- **Task objective**
I'd ask you to write out the lines below exactly, with no images.

- **Given data**
┌──

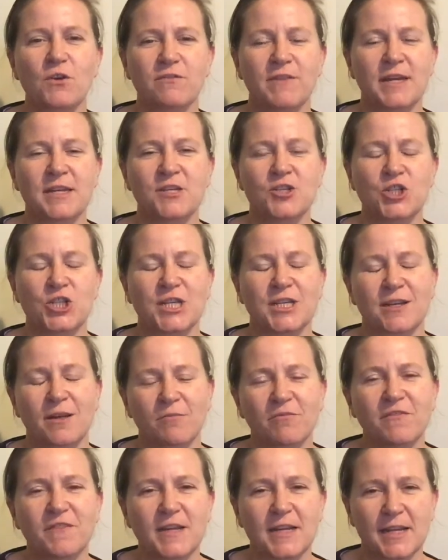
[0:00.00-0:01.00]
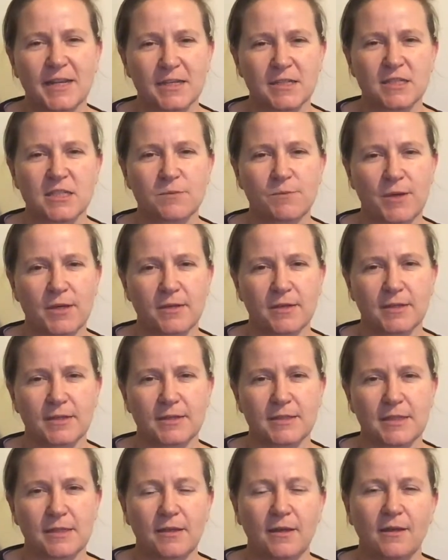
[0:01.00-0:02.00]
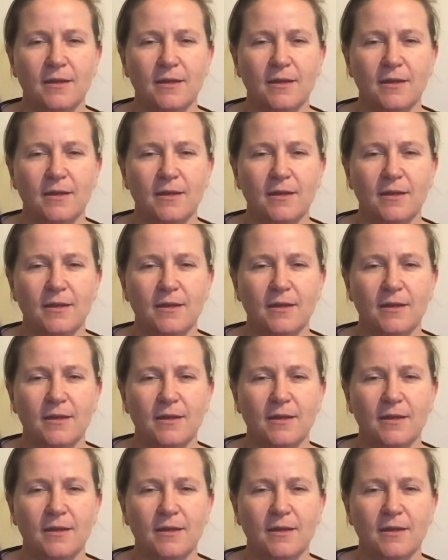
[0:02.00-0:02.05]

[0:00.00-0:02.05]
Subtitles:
of energy and I'm feeling inspired,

└──

- **Response box**
[0:00.00-0:01.00]
[0:01.00-0:02.00]
[0:02.00-0:02.05]

[0:00.00-0:02.05]
Subtitles:
of energy and I'm feeling inspired,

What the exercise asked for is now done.